Segment Open

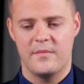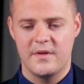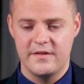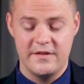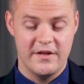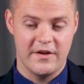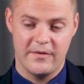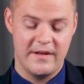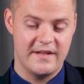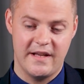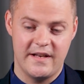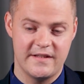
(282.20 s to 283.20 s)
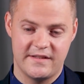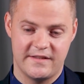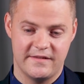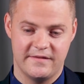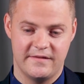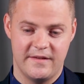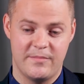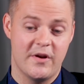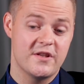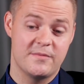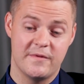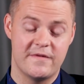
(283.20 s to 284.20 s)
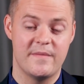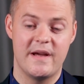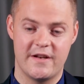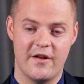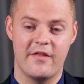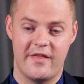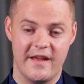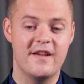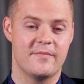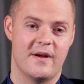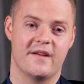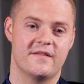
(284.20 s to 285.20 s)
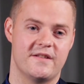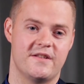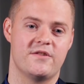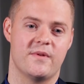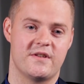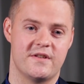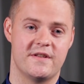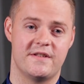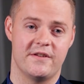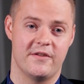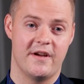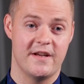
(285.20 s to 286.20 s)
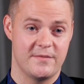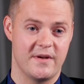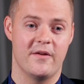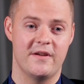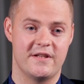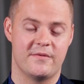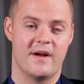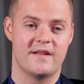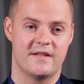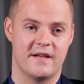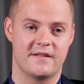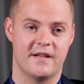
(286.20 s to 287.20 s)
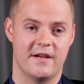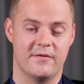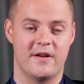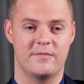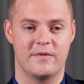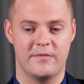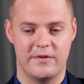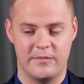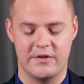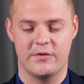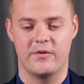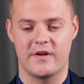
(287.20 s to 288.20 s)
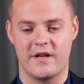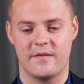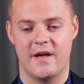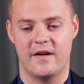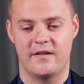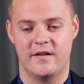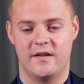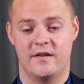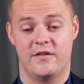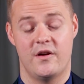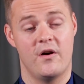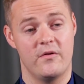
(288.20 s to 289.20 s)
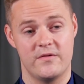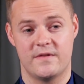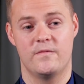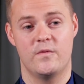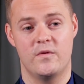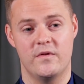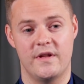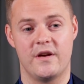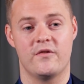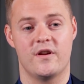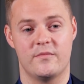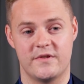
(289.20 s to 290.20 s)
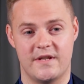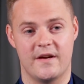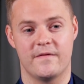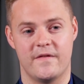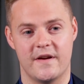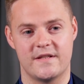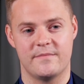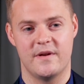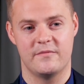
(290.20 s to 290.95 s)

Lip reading: I mean, you know, it is impossible for me to not think about the situation in Syria as we're going into Anzac Day, right? We're talking about the horrors of war, the incredible sacrifice that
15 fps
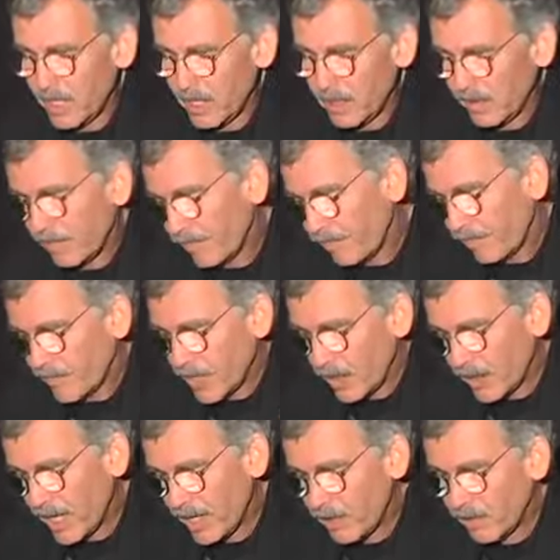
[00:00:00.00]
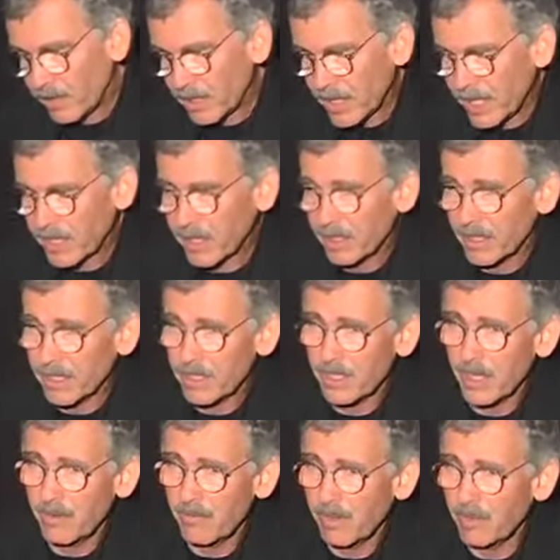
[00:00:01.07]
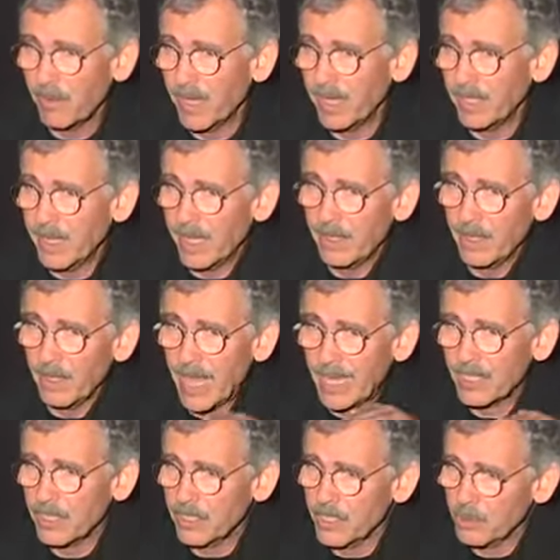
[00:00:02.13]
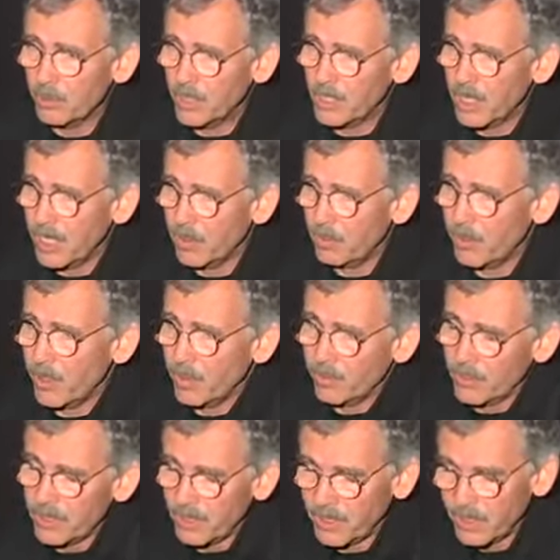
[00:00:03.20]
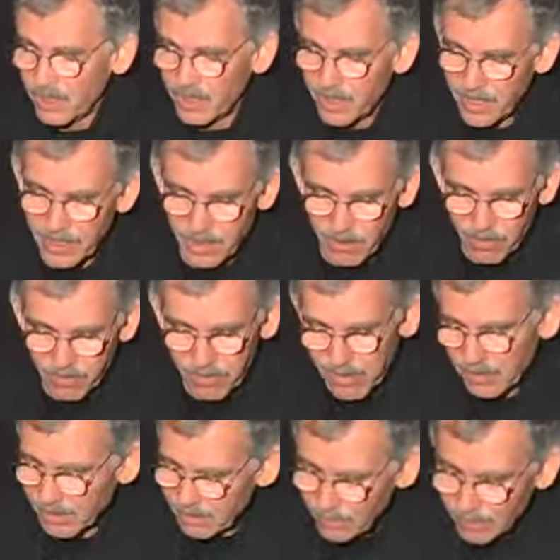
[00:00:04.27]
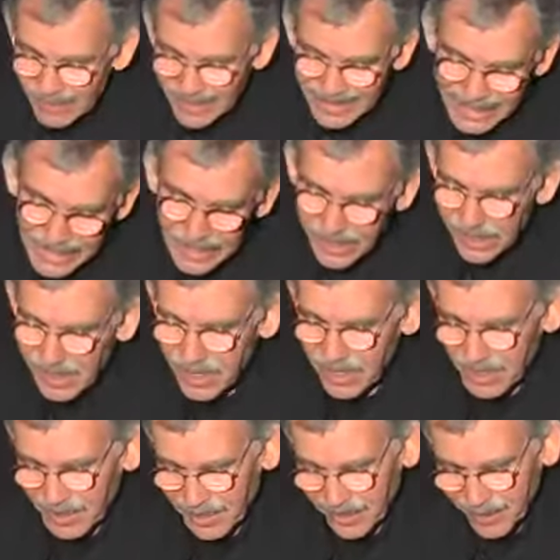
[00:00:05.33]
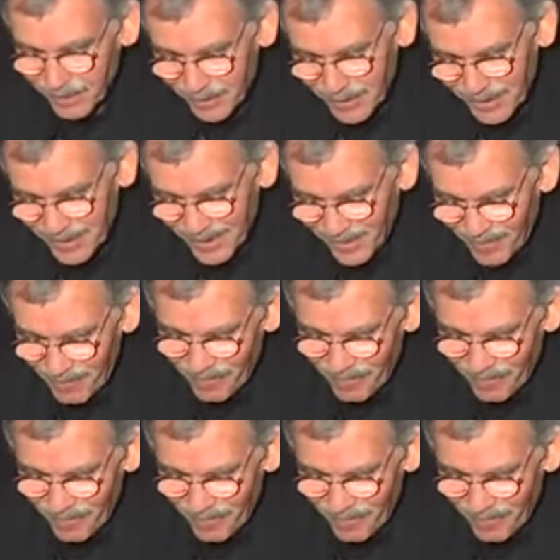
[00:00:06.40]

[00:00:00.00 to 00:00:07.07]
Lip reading: say, okay, you can land on the inside runway, and they'll actually switch on approach and go over it. So, darn, it's like.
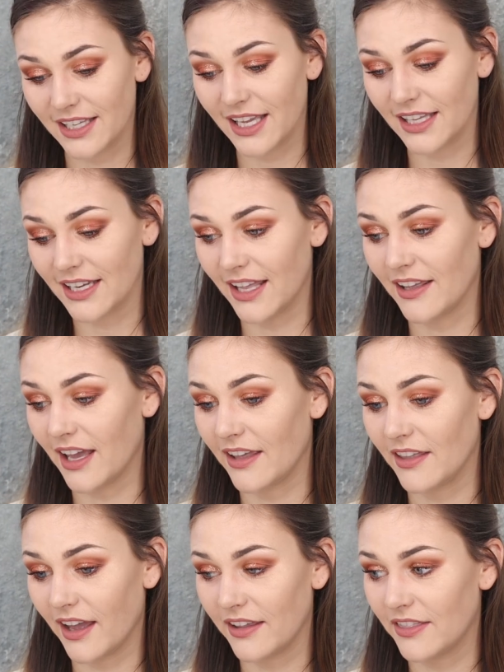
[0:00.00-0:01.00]
Again,
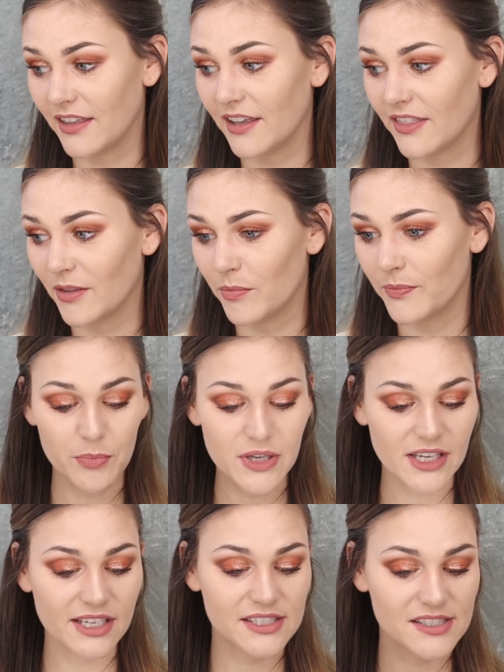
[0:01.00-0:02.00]
I think that the
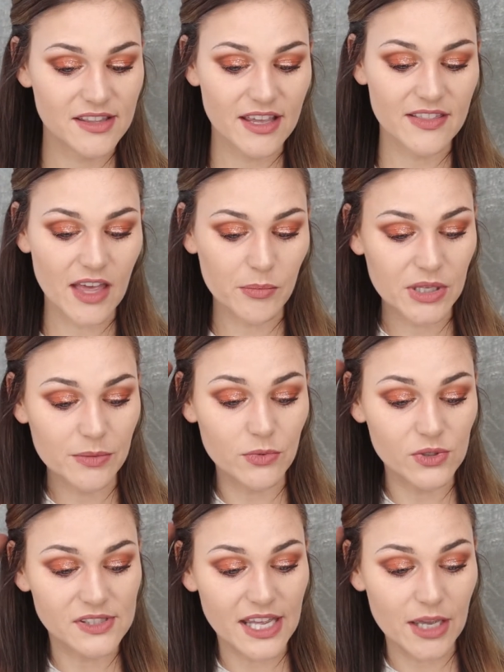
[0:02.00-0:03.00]
biggest thing that
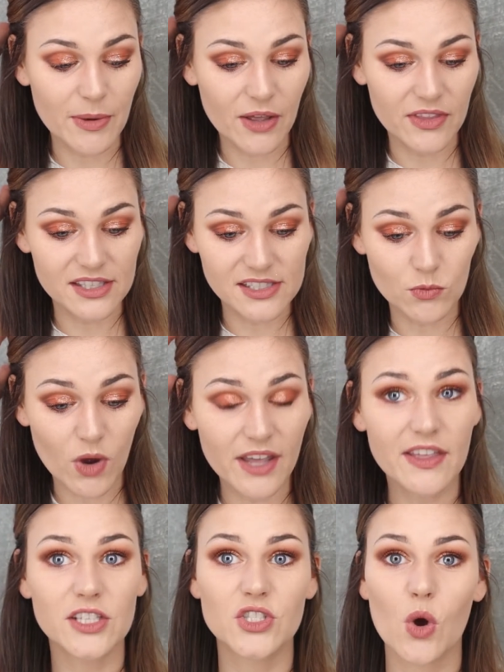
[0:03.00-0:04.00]
people say about this and why
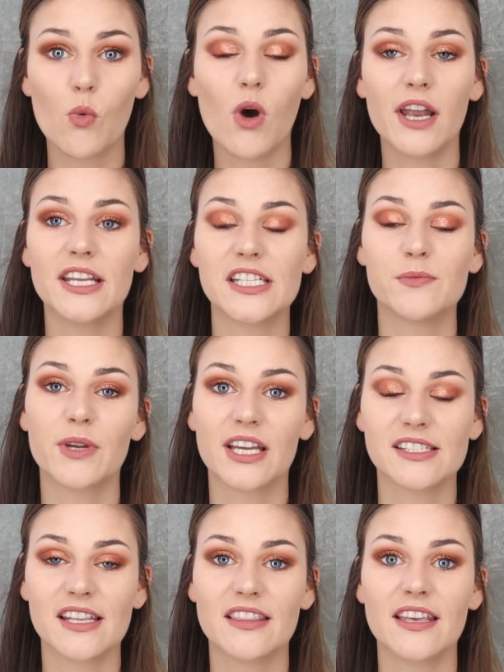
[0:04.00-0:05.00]
they don't want it is
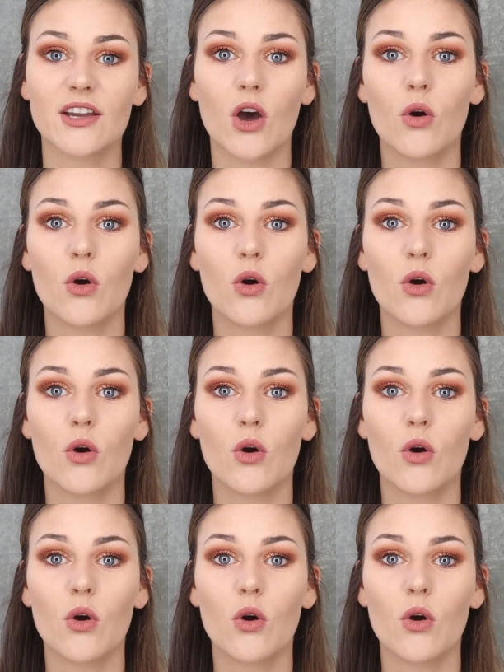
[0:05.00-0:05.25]
because they think,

Segment Closed

> **TASK DIRECTIONS**
Write out the whole listing exactly, with no pictures.

> **REPLY TO THE EXERCISE**
(282.20 s to 283.20 s)
(283.20 s to 284.20 s)
(284.20 s to 285.20 s)
(285.20 s to 286.20 s)
(286.20 s to 287.20 s)
(287.20 s to 288.20 s)
(288.20 s to 289.20 s)
(289.20 s to 290.20 s)
(290.20 s to 290.95 s)

Lip reading: I mean, you know, it is impossible for me to not think about the situation in Syria as we're going into Anzac Day, right? We're talking about the horrors of war, the incredible sacrifice that
15 fps
[00:00:00.00]
[00:00:01.07]
[00:00:02.13]
[00:00:03.20]
[00:00:04.27]
[00:00:05.33]
[00:00:06.40]

[00:00:00.00 to 00:00:07.07]
Lip reading: say, okay, you can land on the inside runway, and they'll actually switch on approach and go over it. So, darn, it's like.
[0:00.00-0:01.00]
Again,
[0:01.00-0:02.00]
I think that the
[0:02.00-0:03.00]
biggest thing that
[0:03.00-0:04.00]
people say about this and why
[0:04.00-0:05.00]
they don't want it is
[0:05.00-0:05.25]
because they think,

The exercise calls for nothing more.